Naiyer Rizvi, MD: We didn’t see any statistically significant worsening of pneumonitis in the PACIFIC trial. What’s your experience? Do you feel like you’re seeing more pneumonitis? Do you feel like we need a CT [computed tomography] scan before they start the durvalumab? How do you approach when they get pneumonitis? Walk me through that a little.

Tim Kruser, MD: We actually just presented our data from Northwestern University and pooled with Washington University in St. Louis, looking at our real-world experience. Our grade 2 pneumonitis rate was 30%, which is a little higher than what they published in the PACIFIC cohort. But the PACIFIC cohort actually included grade 1, which was interesting, but it seems to be manageable. We looked at the rates of rebound pneumonitis if you restart after treatment with steroids, and importantly more than 80% of people who restarted did not have rebound pneumonitis upon reincorporation of durvalumab. So we see it. We manage it with steroids. The question is how long of a steroid taper we’ll use. Historically we’ve done 8 weeks. Both us and Wash U were using 4- to 6-week tapers, and it seemed to do fine by just dropping 1 dose of durvalumab and calming it down and restarting.

Leora Horn, MD, MSc: Naiyer, remember that in the PACIFIC trial you had to have a CT scan before you start durvalumab. So we all do CT scans after concurrent chemotherapy-radiation, because if patients have progressed, then they are not candidates for the durvalumab. The pneumonitis as well—it’s important for the physician who is looking at the scan to look where the pneumonitis is. When it’s in the radiation field, we’re a little less concerned about pneumonitis. In those patients who have these diffuse, patchy infiltrates, which we’ve seen several times, for those patients we don’t reintroduce the durvalumab. If they’ve got pneumonitis requiring steroids in bilateral lungs, that’s very different from the pneumonitis requiring some steroids in the prior radiation field.

Naiyer Rizvi, MD: That’s helpful, but Tim, you guys shoot beams from like all over the place, right? So you can get a radiation effect outside just where the tumor is, right?

Tim Kruser, MD: Our treatments are very precise. With IMRT [intensity-modulated radiation therapy], what you are pointing out is that historically that would have a swath of radiation fibrosis front to back, which is not currently what we’re seeing. But to Leora’s point, it still tends to be dominantly localized if it is radiation induced in the treated lobe. So reviewing that with your radiation oncologist, both in terms of the presentation and locality, to try to get the best guess as an attribution is important. Because if it is thought to be drug related, you’re going to be more hesitant to restart; whereas if it is radiation induced, it seems safe in most patients to reincorporate durvalumab.

Naiyer Rizvi, MD: When do you see the radiation pneumonitis?
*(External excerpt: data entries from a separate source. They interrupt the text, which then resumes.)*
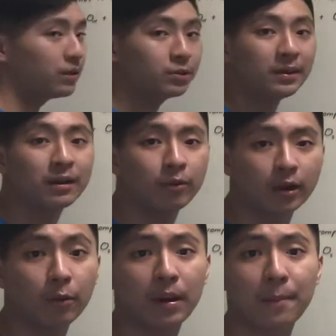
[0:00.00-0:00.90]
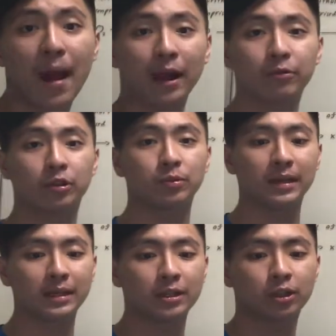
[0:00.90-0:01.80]
is we can work our way backwards. We
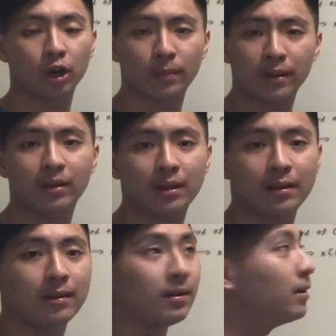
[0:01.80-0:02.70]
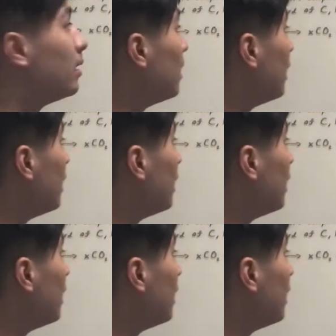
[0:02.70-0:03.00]
can determine the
How soon do you feel comfortable starting the immunotherapy?

Tim Kruser, MD: In the series we looked at, all cases happened within 6 months. The mean time was 4½ months. It’s usually in that 3-, 4-, 5-month time frame that you’re seeing if it’s radiation induced. Again, as I said, we used to use 8 weeks of steroids because we weren’t withholding important therapy. We could be pretty prolonged with our steroid taper. Now that we know steroids are holding off an important treatment, we’ve gotten a little quicker with giving a steroid taper that’s more accelerated.